PPT and list of discussion for the paper

PPT and list of discussion for the paper

by ZHONG Xiaoling -
Number of replies: 0

See attachment for ppt.

Discussion of the Paper “Measurement Bias Detection through Factor Analysis” by Barendse et. al. (2012)

1. Examples of continuous violators: age, time, English proficiency when assessing mathematic ability using test in English.

2. Why does there exist a “d” coefficient before the measurement error term “e” in equation (2)?
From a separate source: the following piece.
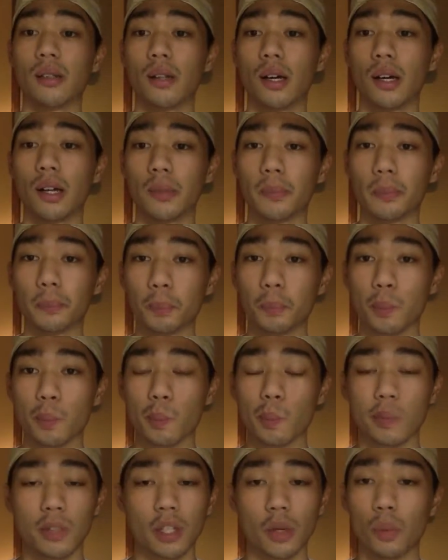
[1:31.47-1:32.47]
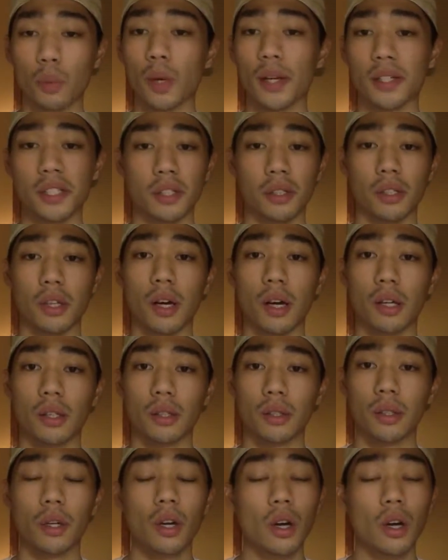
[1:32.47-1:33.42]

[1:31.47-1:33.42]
lot, rest a lot.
It allows us to manipulate measurement error variance / reliability when variances of all latent variables are fixed at 1.
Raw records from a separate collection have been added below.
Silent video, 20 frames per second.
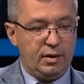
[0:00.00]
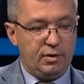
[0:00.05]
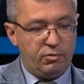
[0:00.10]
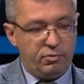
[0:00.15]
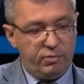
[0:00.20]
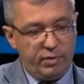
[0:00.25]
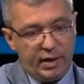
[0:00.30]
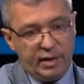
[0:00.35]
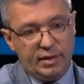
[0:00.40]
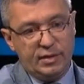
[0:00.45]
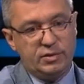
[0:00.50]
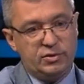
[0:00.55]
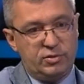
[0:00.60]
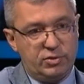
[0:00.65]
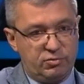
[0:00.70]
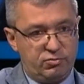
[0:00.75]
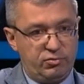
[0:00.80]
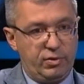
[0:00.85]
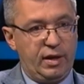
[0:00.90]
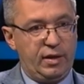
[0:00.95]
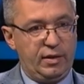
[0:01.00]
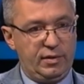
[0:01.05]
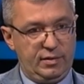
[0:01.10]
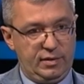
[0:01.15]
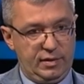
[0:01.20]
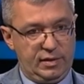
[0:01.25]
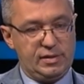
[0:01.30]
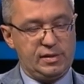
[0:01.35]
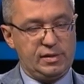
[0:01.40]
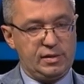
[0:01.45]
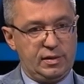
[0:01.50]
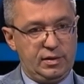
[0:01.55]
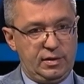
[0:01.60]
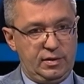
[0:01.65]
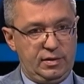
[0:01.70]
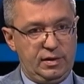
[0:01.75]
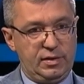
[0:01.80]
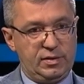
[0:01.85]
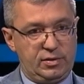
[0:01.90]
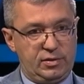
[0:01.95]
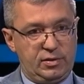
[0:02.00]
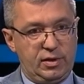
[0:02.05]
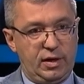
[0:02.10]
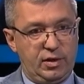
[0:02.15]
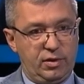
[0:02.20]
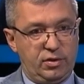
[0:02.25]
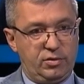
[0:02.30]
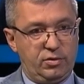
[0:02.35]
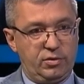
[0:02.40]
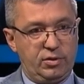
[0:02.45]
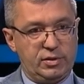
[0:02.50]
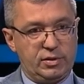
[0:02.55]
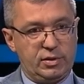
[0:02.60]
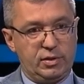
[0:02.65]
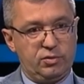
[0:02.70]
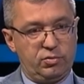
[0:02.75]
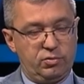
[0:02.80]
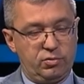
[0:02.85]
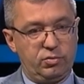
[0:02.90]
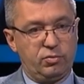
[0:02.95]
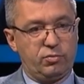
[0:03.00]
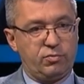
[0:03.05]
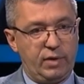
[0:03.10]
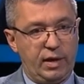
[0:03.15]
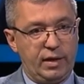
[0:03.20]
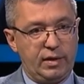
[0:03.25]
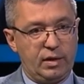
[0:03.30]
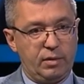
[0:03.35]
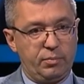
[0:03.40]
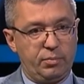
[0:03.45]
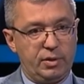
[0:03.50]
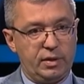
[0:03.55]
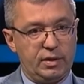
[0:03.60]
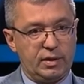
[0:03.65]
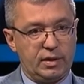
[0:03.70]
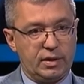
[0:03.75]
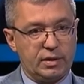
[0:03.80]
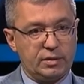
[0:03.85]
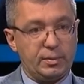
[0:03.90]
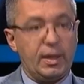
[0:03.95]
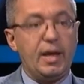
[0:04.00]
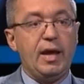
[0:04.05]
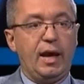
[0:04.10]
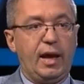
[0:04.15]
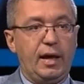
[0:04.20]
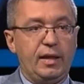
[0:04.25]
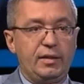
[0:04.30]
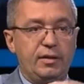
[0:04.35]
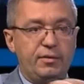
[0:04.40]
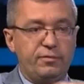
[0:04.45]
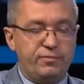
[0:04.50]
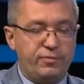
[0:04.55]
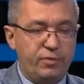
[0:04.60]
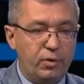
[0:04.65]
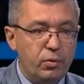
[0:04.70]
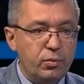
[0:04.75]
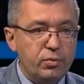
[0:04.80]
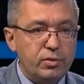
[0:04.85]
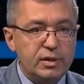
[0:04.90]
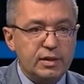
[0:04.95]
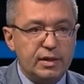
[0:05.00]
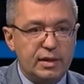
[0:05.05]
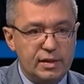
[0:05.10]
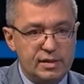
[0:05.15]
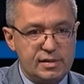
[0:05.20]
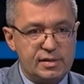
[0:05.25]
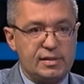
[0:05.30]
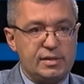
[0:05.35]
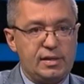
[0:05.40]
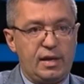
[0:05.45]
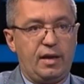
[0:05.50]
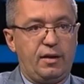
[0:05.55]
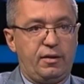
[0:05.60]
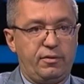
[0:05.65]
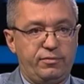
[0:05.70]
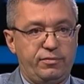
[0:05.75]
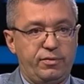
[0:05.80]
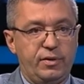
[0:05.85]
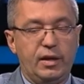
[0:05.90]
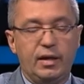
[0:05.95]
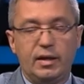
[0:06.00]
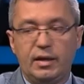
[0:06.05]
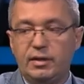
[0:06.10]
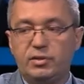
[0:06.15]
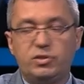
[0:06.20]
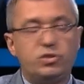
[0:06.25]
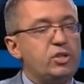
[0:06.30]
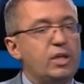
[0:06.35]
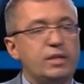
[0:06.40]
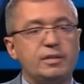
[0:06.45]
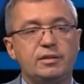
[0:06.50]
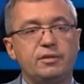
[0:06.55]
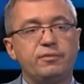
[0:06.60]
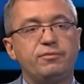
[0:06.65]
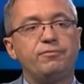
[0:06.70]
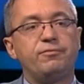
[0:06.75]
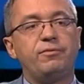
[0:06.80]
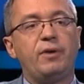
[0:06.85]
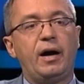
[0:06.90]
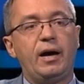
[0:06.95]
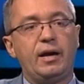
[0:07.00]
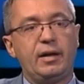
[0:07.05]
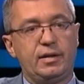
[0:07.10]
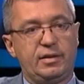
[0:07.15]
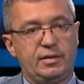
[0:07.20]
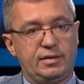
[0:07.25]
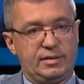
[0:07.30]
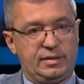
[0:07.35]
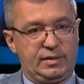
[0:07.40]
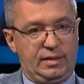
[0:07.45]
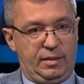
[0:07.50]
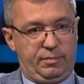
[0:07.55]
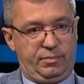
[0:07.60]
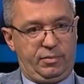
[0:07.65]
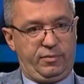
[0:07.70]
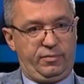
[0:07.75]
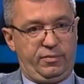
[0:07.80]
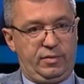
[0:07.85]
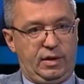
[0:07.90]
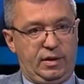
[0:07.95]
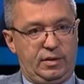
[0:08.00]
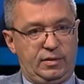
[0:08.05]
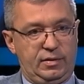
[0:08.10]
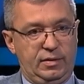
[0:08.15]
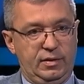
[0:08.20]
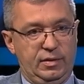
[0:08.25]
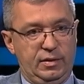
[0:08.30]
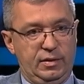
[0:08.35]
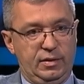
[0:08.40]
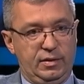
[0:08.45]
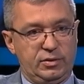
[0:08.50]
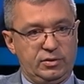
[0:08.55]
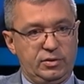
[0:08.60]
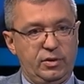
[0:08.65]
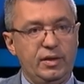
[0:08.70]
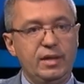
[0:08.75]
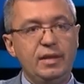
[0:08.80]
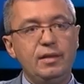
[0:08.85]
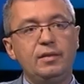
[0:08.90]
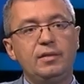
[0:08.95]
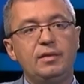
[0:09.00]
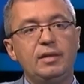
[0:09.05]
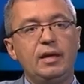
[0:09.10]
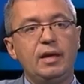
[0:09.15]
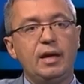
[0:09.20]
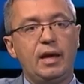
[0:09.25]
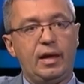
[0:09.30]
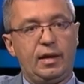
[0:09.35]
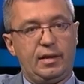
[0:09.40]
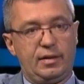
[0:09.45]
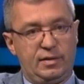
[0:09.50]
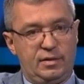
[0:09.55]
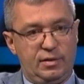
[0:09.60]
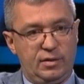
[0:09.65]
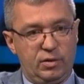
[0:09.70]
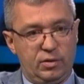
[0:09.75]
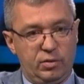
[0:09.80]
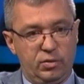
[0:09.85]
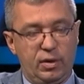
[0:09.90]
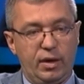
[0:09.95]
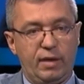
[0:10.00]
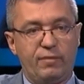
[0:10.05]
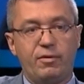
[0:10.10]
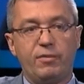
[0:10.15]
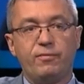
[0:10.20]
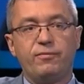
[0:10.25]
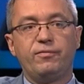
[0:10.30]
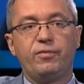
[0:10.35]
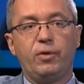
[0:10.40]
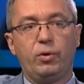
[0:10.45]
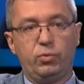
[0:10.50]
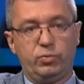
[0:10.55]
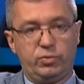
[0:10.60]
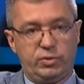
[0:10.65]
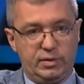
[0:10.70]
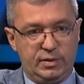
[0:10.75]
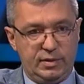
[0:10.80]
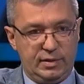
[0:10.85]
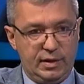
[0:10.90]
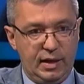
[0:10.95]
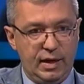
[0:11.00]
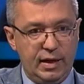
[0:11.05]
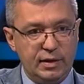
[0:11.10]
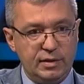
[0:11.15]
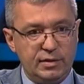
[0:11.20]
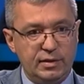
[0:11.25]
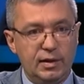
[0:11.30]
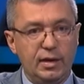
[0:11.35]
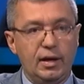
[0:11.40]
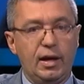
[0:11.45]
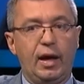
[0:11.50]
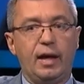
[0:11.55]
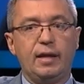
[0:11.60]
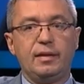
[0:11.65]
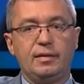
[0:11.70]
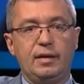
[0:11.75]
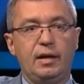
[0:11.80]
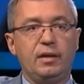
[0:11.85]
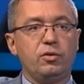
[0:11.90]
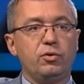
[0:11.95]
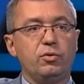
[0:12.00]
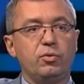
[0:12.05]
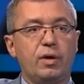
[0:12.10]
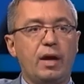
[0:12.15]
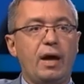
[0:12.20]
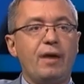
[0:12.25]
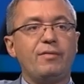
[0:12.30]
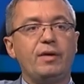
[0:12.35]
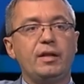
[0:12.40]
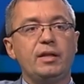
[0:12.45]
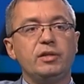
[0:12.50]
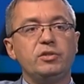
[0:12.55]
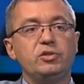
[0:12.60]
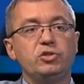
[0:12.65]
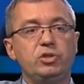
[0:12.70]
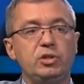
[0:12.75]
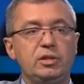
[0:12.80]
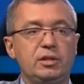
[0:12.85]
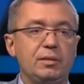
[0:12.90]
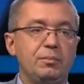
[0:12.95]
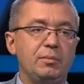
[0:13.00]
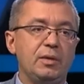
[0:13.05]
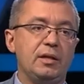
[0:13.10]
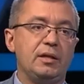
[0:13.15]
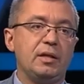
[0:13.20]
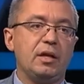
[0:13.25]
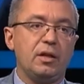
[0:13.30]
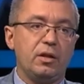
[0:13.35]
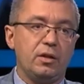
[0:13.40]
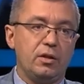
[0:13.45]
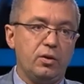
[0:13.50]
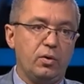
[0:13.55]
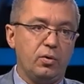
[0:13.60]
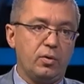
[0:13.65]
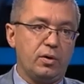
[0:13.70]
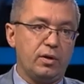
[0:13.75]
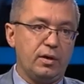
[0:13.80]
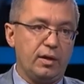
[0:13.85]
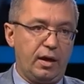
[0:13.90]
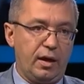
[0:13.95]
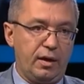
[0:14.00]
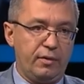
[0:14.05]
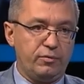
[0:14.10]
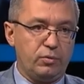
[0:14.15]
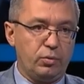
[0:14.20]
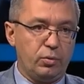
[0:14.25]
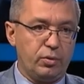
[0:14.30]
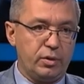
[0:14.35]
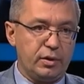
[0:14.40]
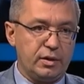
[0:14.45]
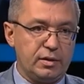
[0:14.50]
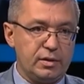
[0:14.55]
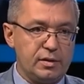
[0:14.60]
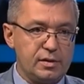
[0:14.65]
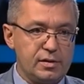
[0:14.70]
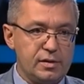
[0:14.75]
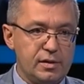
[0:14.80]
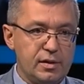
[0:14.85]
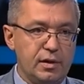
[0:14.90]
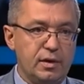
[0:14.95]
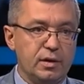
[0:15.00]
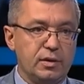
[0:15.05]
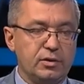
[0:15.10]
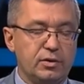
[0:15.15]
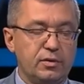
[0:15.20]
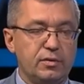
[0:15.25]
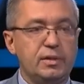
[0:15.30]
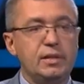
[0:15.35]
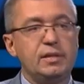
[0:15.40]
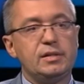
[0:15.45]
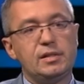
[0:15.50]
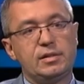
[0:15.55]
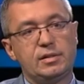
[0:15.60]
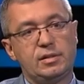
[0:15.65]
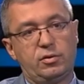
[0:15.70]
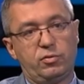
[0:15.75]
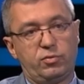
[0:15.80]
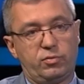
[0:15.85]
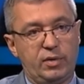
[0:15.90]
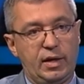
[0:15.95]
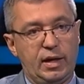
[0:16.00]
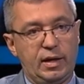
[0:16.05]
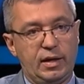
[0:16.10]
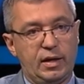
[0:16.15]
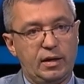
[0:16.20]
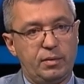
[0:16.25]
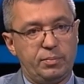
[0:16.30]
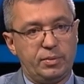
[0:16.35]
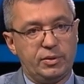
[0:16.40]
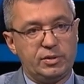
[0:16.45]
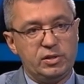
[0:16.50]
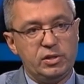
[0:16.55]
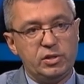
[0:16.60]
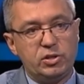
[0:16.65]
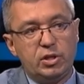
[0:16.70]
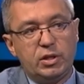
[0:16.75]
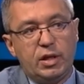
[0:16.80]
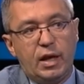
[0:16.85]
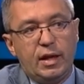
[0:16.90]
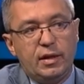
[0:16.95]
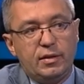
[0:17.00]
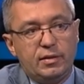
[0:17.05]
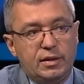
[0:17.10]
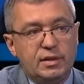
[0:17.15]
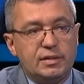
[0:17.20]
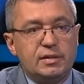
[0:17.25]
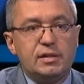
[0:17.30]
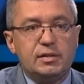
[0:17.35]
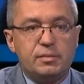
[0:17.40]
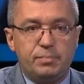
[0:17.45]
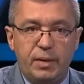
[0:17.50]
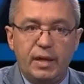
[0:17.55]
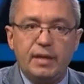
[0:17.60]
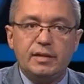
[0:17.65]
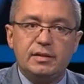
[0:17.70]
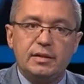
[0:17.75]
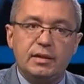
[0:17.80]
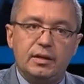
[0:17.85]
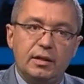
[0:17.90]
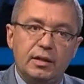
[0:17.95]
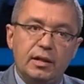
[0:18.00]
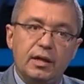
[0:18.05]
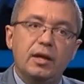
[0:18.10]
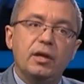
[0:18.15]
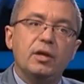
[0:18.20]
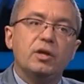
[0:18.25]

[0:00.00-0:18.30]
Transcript: reintegrate these, uh, these territories into Ukrainian political space. And the voting itself is just a final step of that. So in the end, you have a voting date, and then you have a legitimate local authorities. So this is a Ukrainian position, and this is basically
3. RFA/LMS and RFA/RSP are very similar (perhaps equivalent?)

4. On page 566, second paragraph in section “Analysis”, the constrained model means the model with all intercepts and factor loadings constrained to be equal across groups; while the unconstrained model means the model with all except one intercept and one factor loading constrained to be equal. The wordings they use cause ambiguousness.

5. On page 566, third paragraph in section “Analysis”, the stopping rule of iterative procedure has two alternative conditions: no more significant results or more than half are detected as biased. When the first item is truly unbiased but detected as biased, then the power of remaining tests will be reduced. For the single run, when testing each item, all other items are assumed to be unbiased, which is violated most of the time, so the Type I error rate will inflated. When using the iterative procedure, as long as the truly biased item is not the last item to be detected, then the Type I error rate will be reduced. This is why Type I error rate of iterative procedure can be better controlled than that of the single run.
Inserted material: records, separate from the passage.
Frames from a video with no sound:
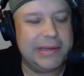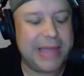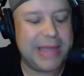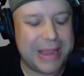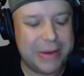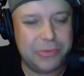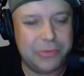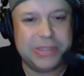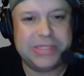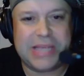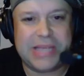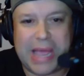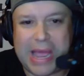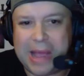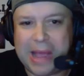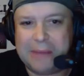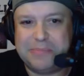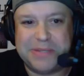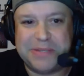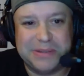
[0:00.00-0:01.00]
it was
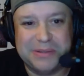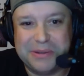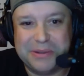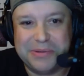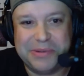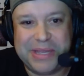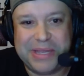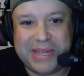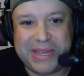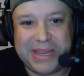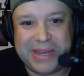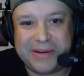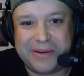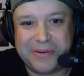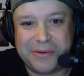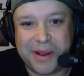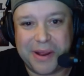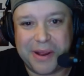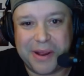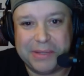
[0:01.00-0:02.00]
absolutely
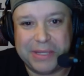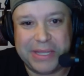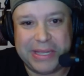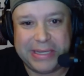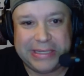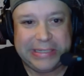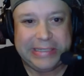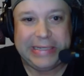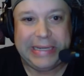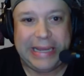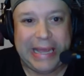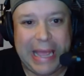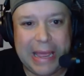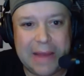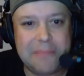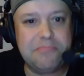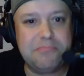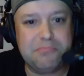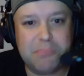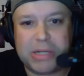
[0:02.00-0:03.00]
incredibly.
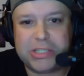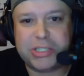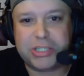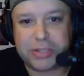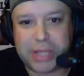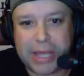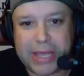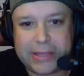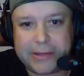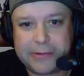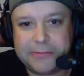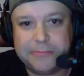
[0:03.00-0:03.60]
And much like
6. The conclusion “non-uniform bias is more difficult to be detected than uniform bias” is not a universal conclusion. It is related to the scale of the intercept and slope parameter (factor loading). The intercepts are usually easier to be estimated and the SEs are usually smaller, so the power of testing significant intercepts will be larger than that of testing significant slope (factor loadings).

7. Can adopt purification into the iterative procedure

8. Simulation in this paper only considered about 15% DIF item (one out of six). Can try the case when more than one item are DIF item. Increasing percentage of DIF items (e.g., two out of six) will lead to more severe inflated Type I error rates.

9. Can try the case when v is polytomous (e.g., more than two groups). Then correction for multiple tests may be considered (e.g., Bonferroni correction).